On Aug. 17, the ACLU of Minnesota filed a class-action lawsuit against Nobles County Sheriff Kent Wilkening over his policy of honoring ICE’s requests that he hold individuals in his custody beyond their scheduled release. “Minnesota law requires Sheriff Wilkening to release people over whom he no longer has authority, yet he frequently holds immigrants in the Nobles County jail illegally for days, weeks, and even months,” the ACLU writes in a brief. According to the lawsuit, one plaintiff posted the $10,000 bond set by the court, but the sheriff’s office kept detaining her, and jail deputies simply refused to accept another plaintiff’s bond payment. The ACLU has sued Wilkening in the past and in 2017 successfully settled a case of unlawful detention.
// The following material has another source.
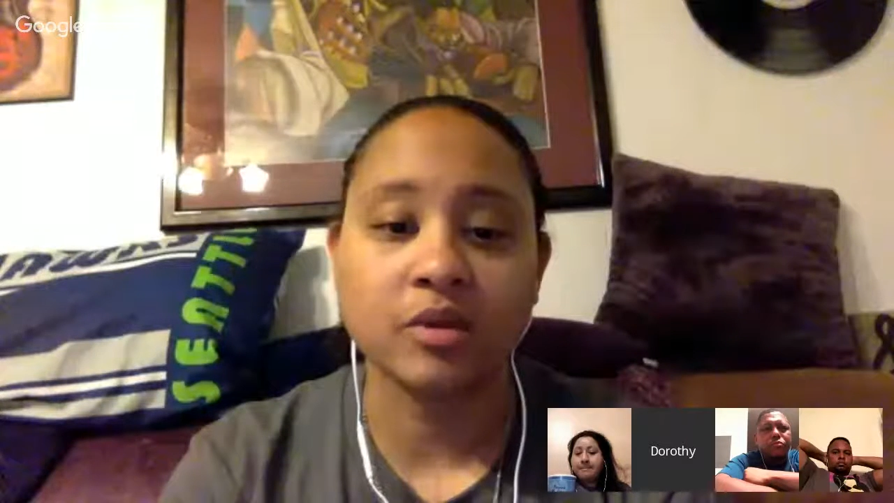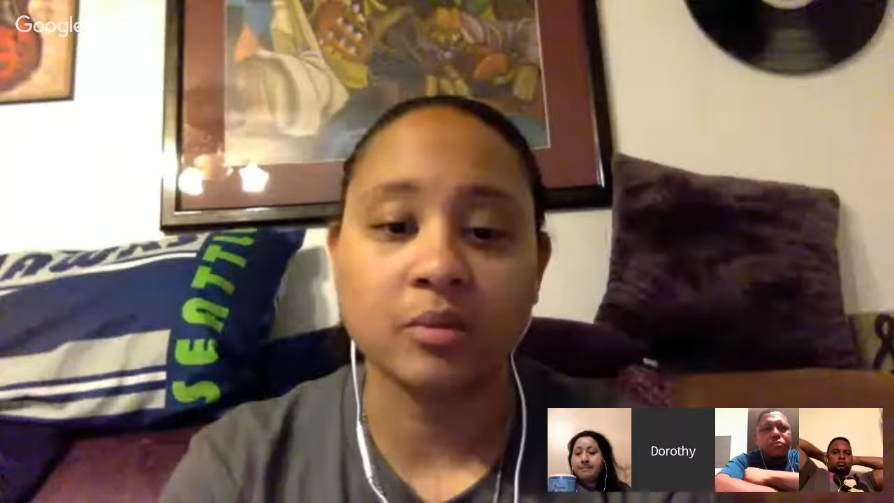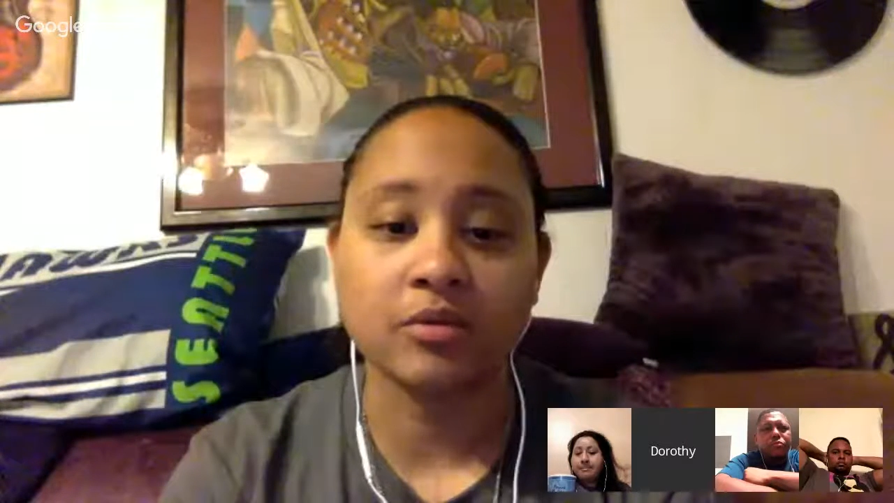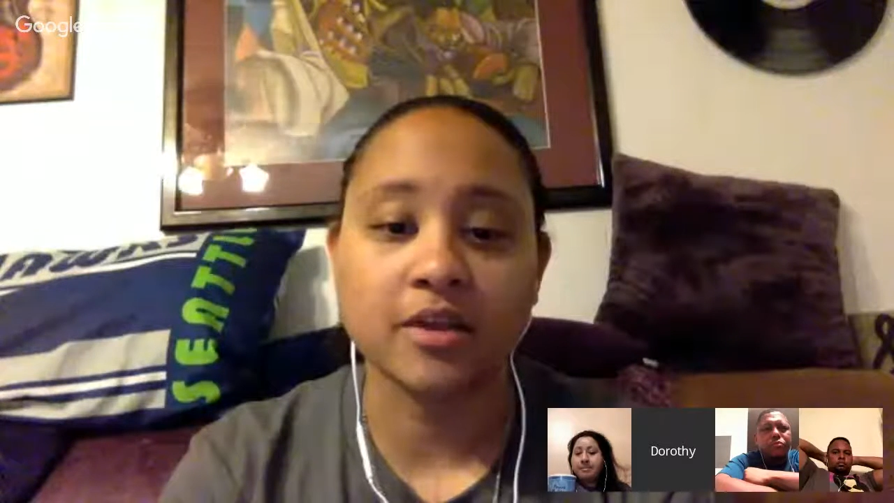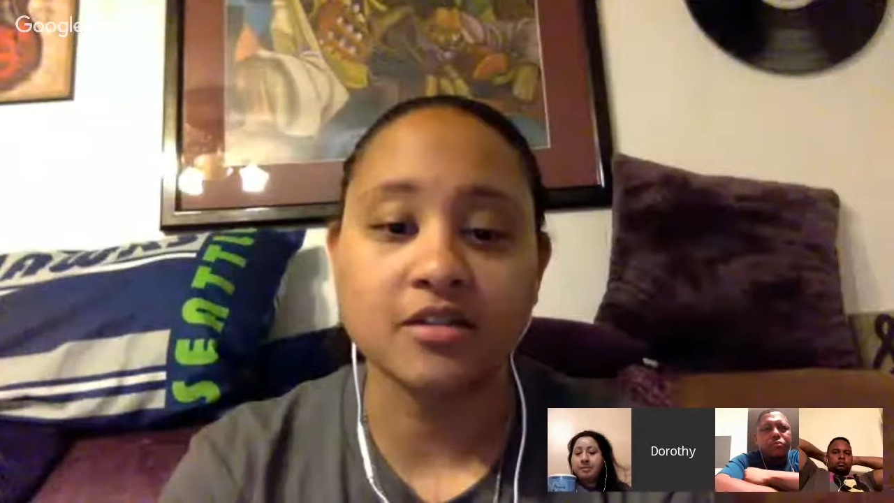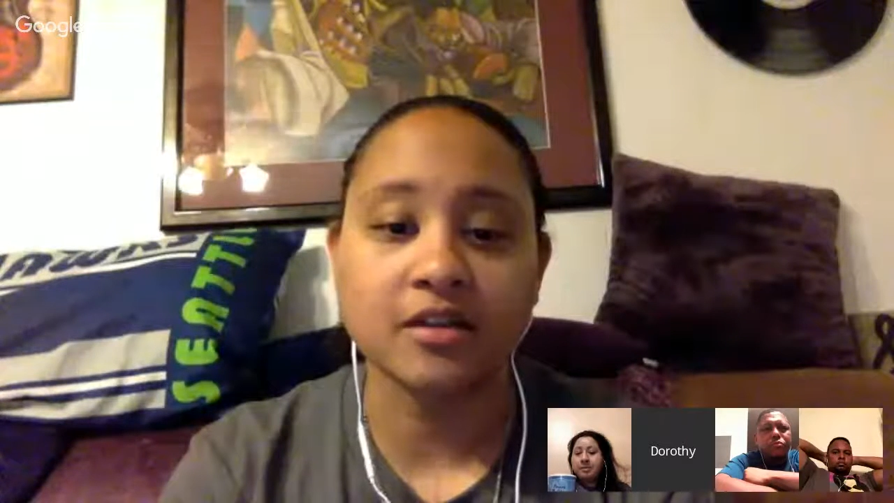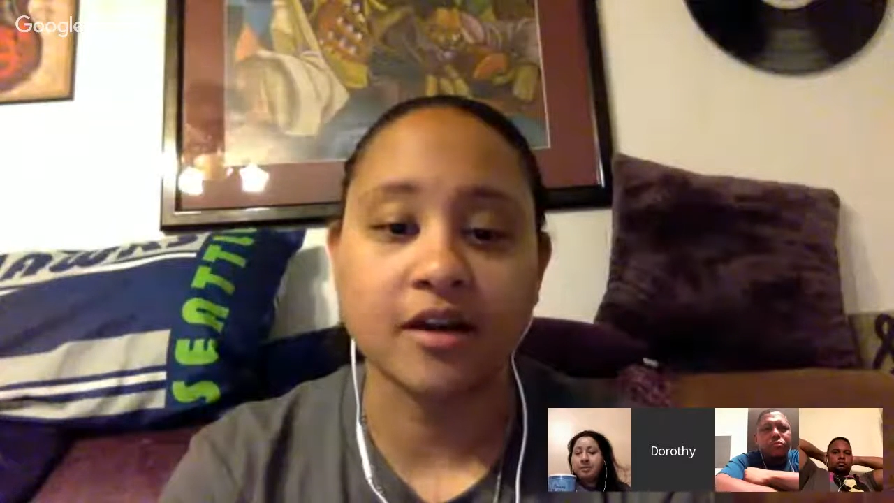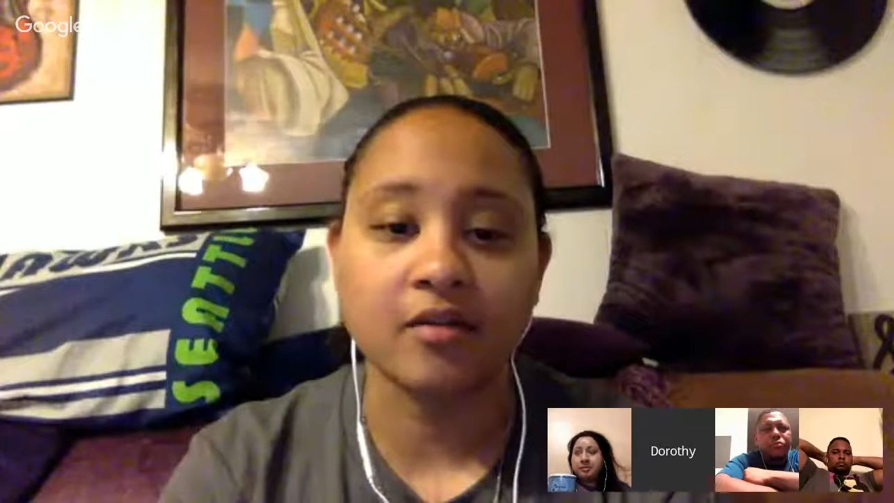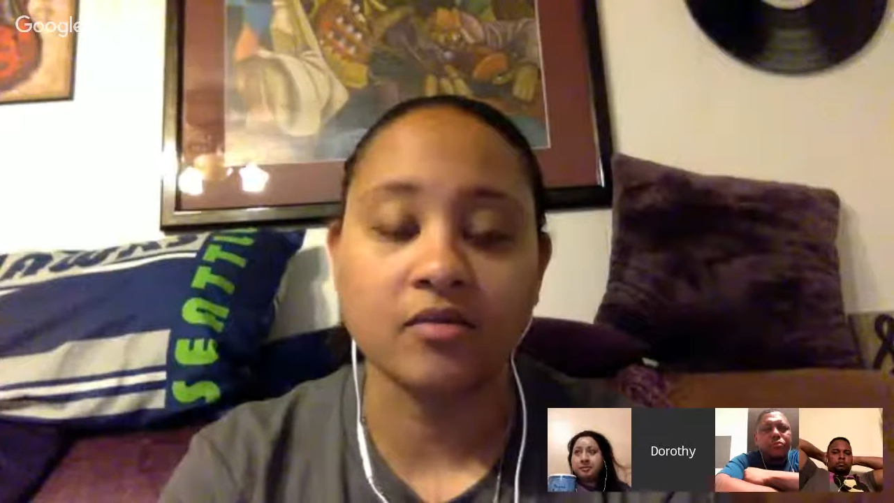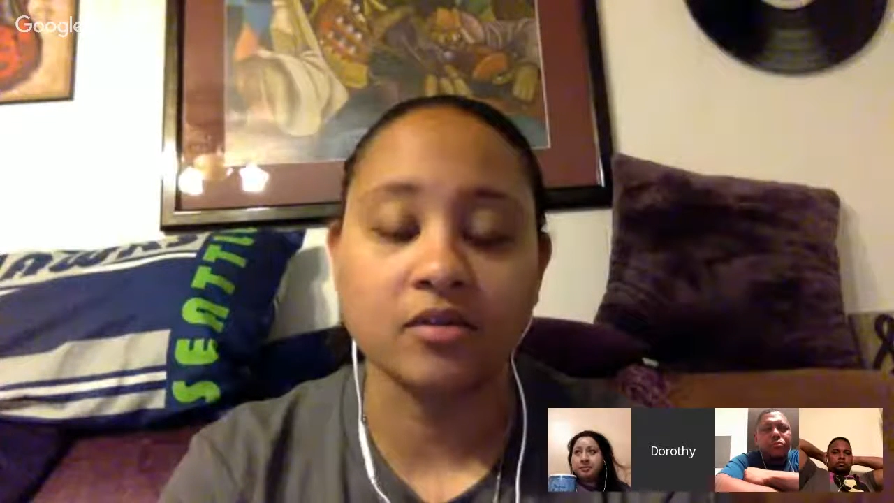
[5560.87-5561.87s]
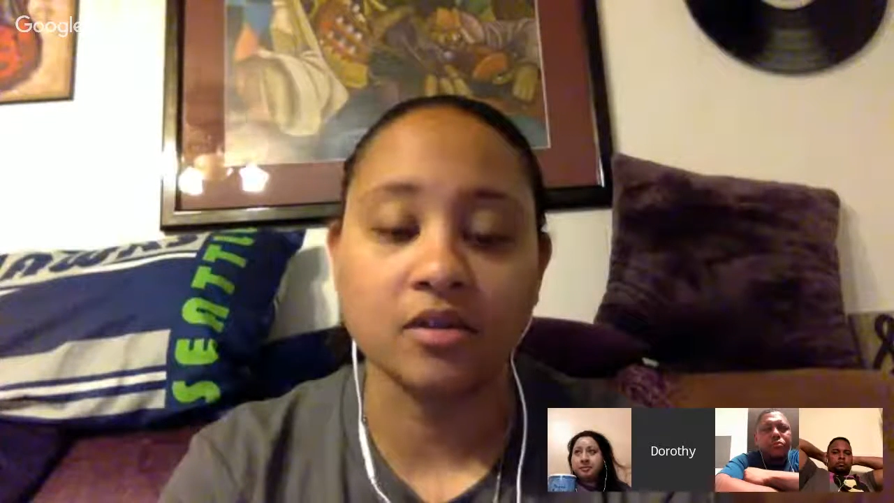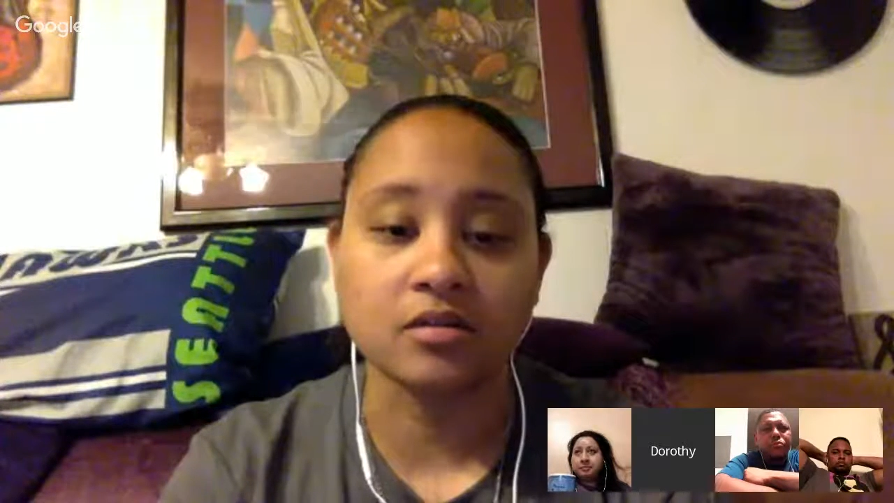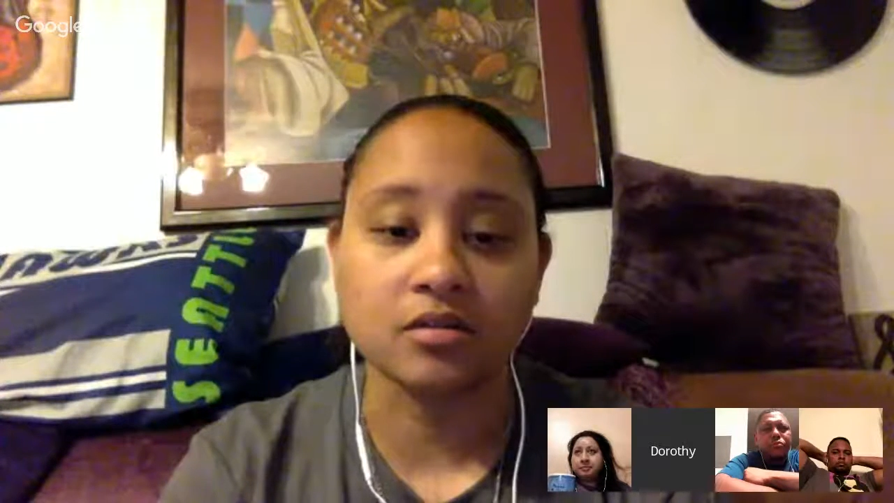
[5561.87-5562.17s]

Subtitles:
people, that's not helpful either.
Besides honoring ICE detainer requests, Nobles is also one of five Minnesota counties that rent out jail space to ICE for the agency to detain people it arrests in Minnesota and surrounding states. “Ten years ago, ICE wasn’t housing anyone with us at all,” Wilkening—who has served since 1999—noted in July. This is a financially lucrative arrangement for these counties, whose revenues rose in 2017 as the Trump administration increased the number of immigration detentions. “It’s a big business making profit off of detaining individuals who are not criminals,” an activist with the Minnesota Immigrant Rights Action Committee told the Star Tribune.
If Nobles County illustrates the reach of local government, it also exemplifies how rarely sheriffs have to worry about their actions having electoral ramifications. Wilkening is up for re-election this year, but he is unopposed. He also faced no opponent whatsoever in 2006, 2010, and 2014.